** The data follows **

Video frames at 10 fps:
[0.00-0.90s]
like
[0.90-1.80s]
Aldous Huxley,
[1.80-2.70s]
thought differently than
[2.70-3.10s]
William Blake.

** End of The data **
** The data follows **

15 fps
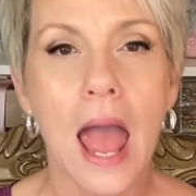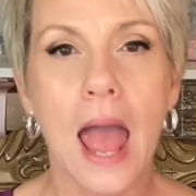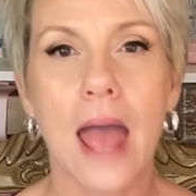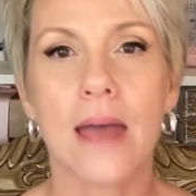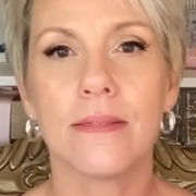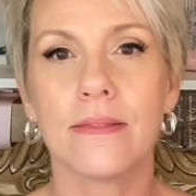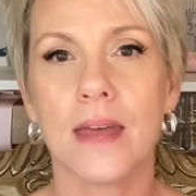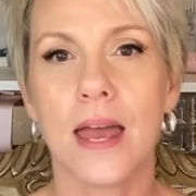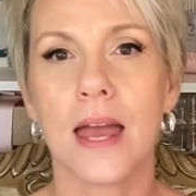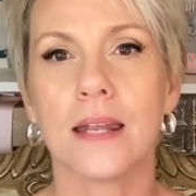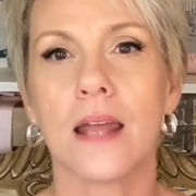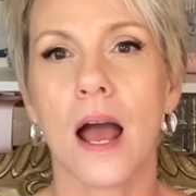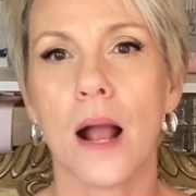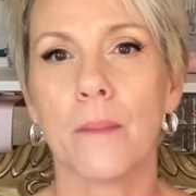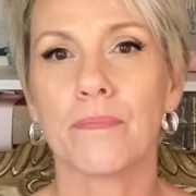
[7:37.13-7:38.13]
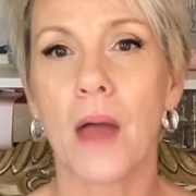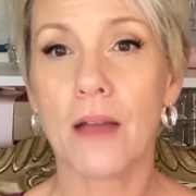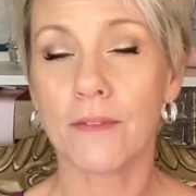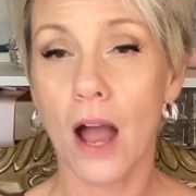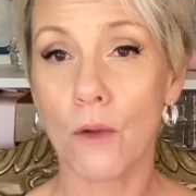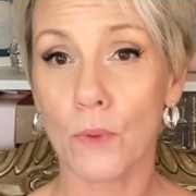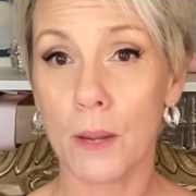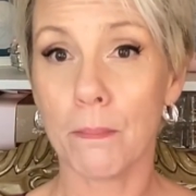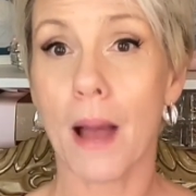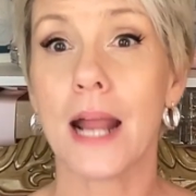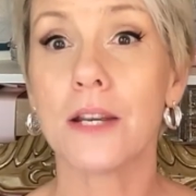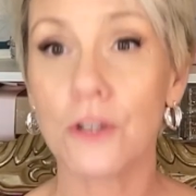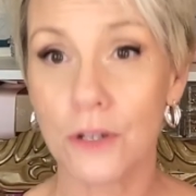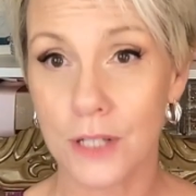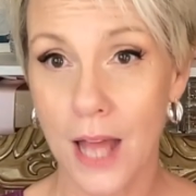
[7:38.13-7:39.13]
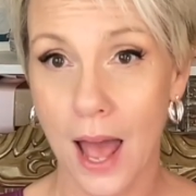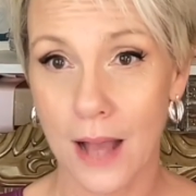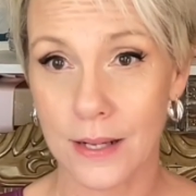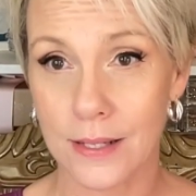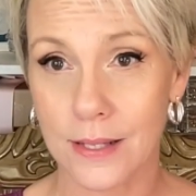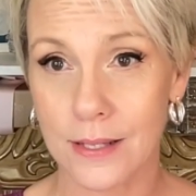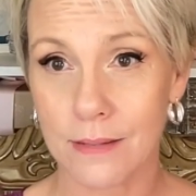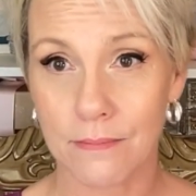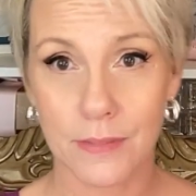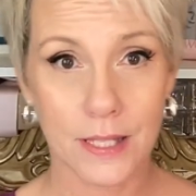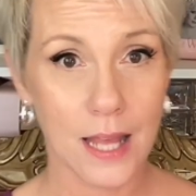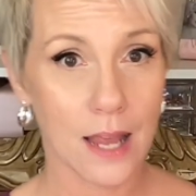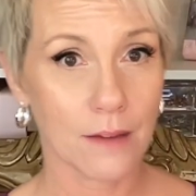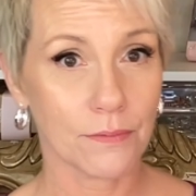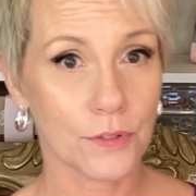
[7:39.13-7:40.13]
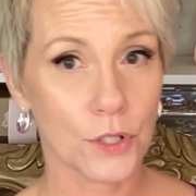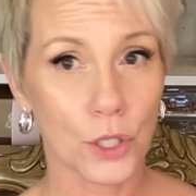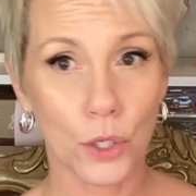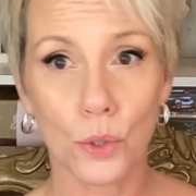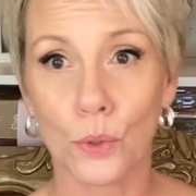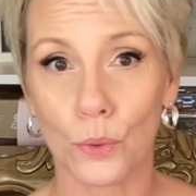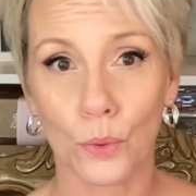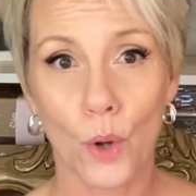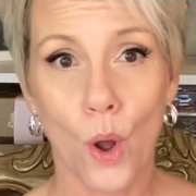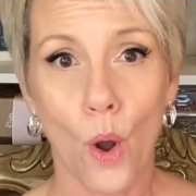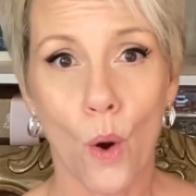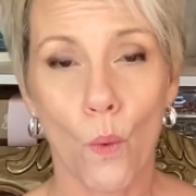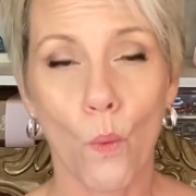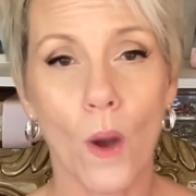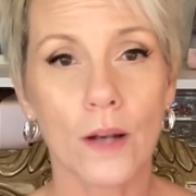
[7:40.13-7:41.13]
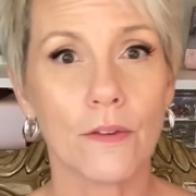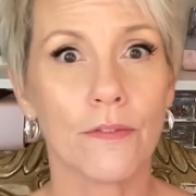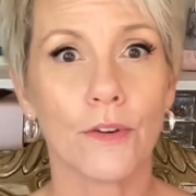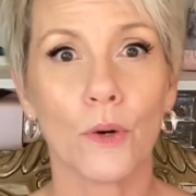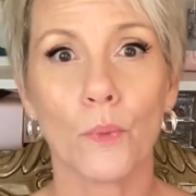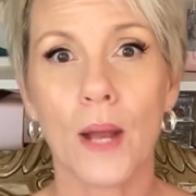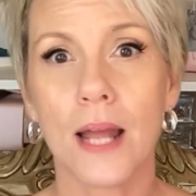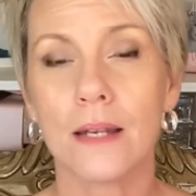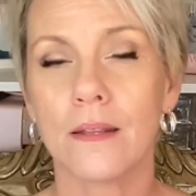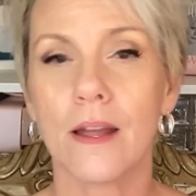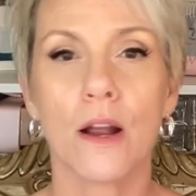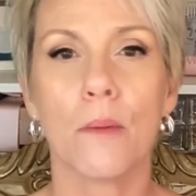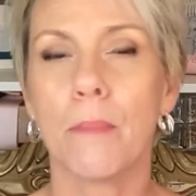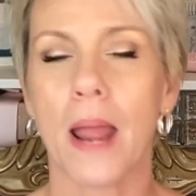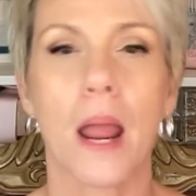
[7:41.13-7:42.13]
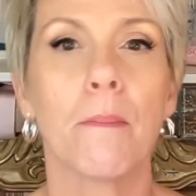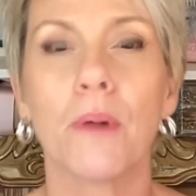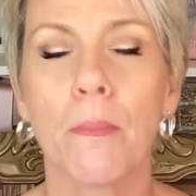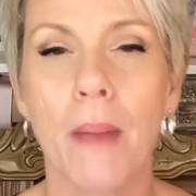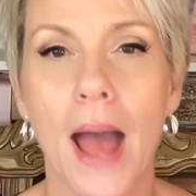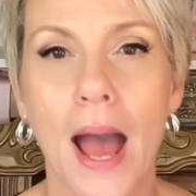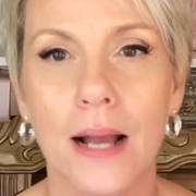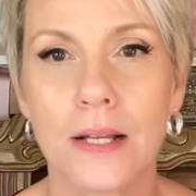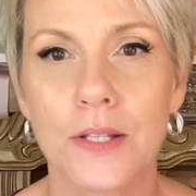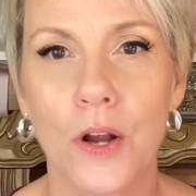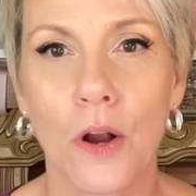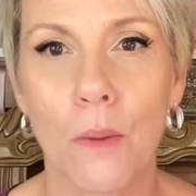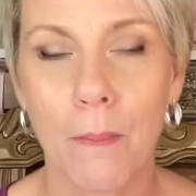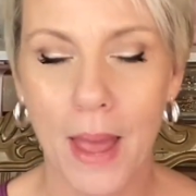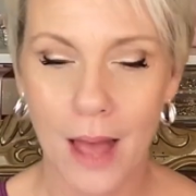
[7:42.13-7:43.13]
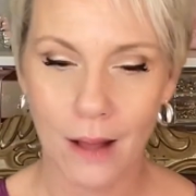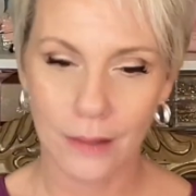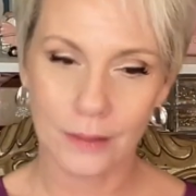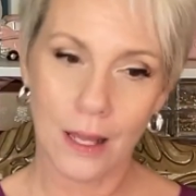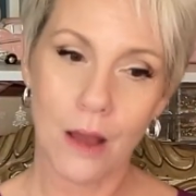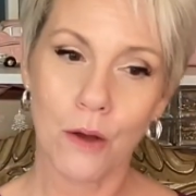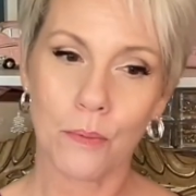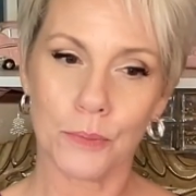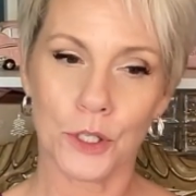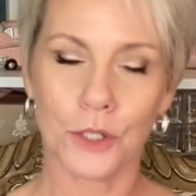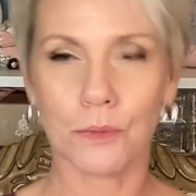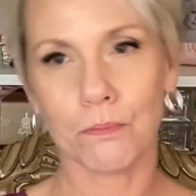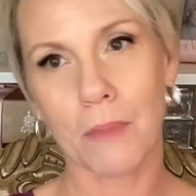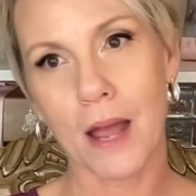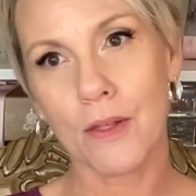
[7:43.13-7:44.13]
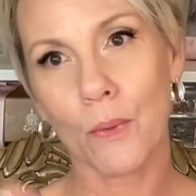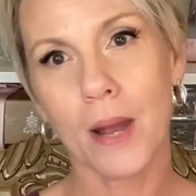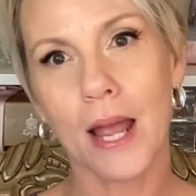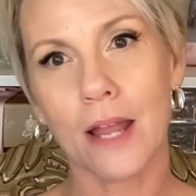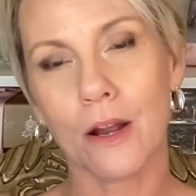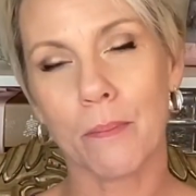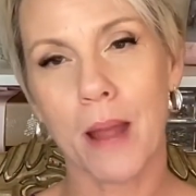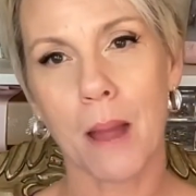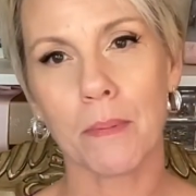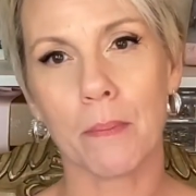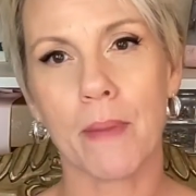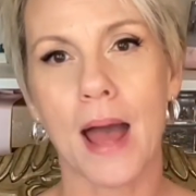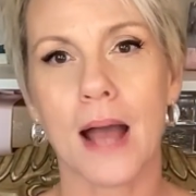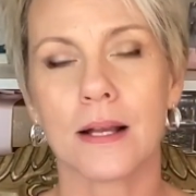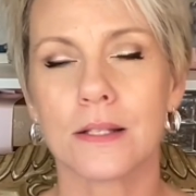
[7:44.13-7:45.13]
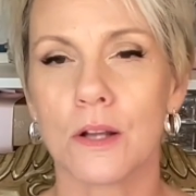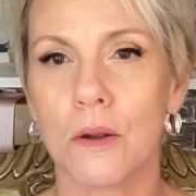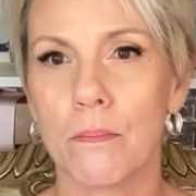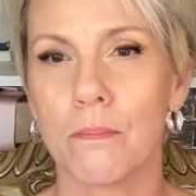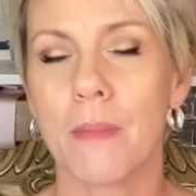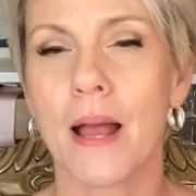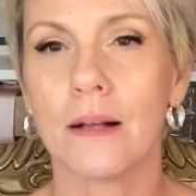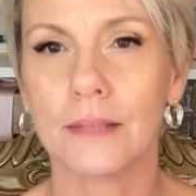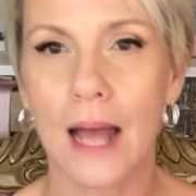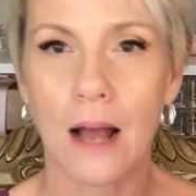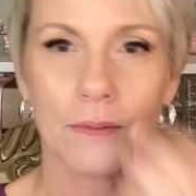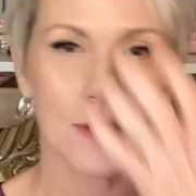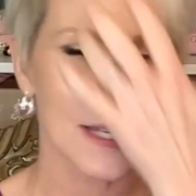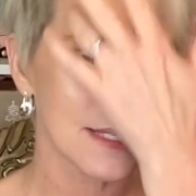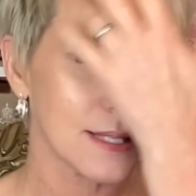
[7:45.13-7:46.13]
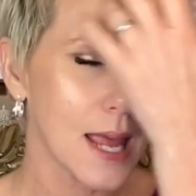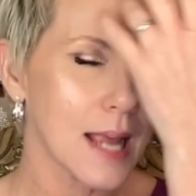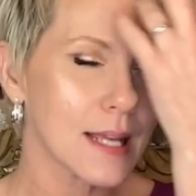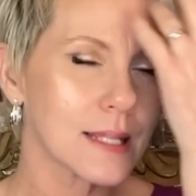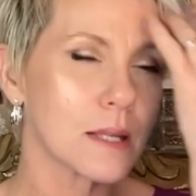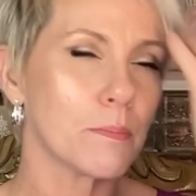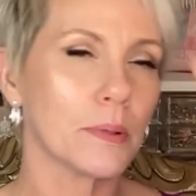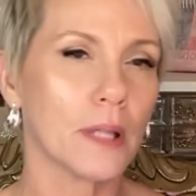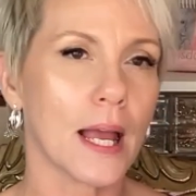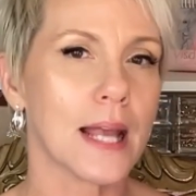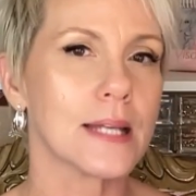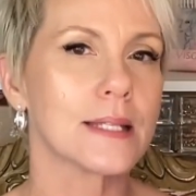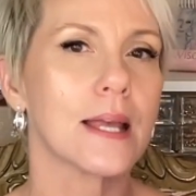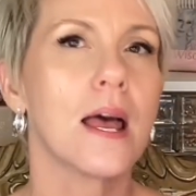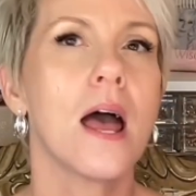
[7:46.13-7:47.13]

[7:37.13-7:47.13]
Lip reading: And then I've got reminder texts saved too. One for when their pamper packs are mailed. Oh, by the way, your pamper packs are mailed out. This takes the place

** End of The data **

I would like the exact lines from the data above, starting with the one that holds "[7:40.13-7:41.13]" and going on through the one that holds "Lip reading: And", without the pictures.

Answer to the exercise:
[7:40.13-7:41.13]
[7:41.13-7:42.13]
[7:42.13-7:43.13]
[7:43.13-7:44.13]
[7:44.13-7:45.13]
[7:45.13-7:46.13]
[7:46.13-7:47.13]

[7:37.13-7:47.13]
Lip reading: And then I've got reminder texts saved too. One for when their pamper packs are mailed. Oh, by the way, your pamper packs are mailed out. This takes the place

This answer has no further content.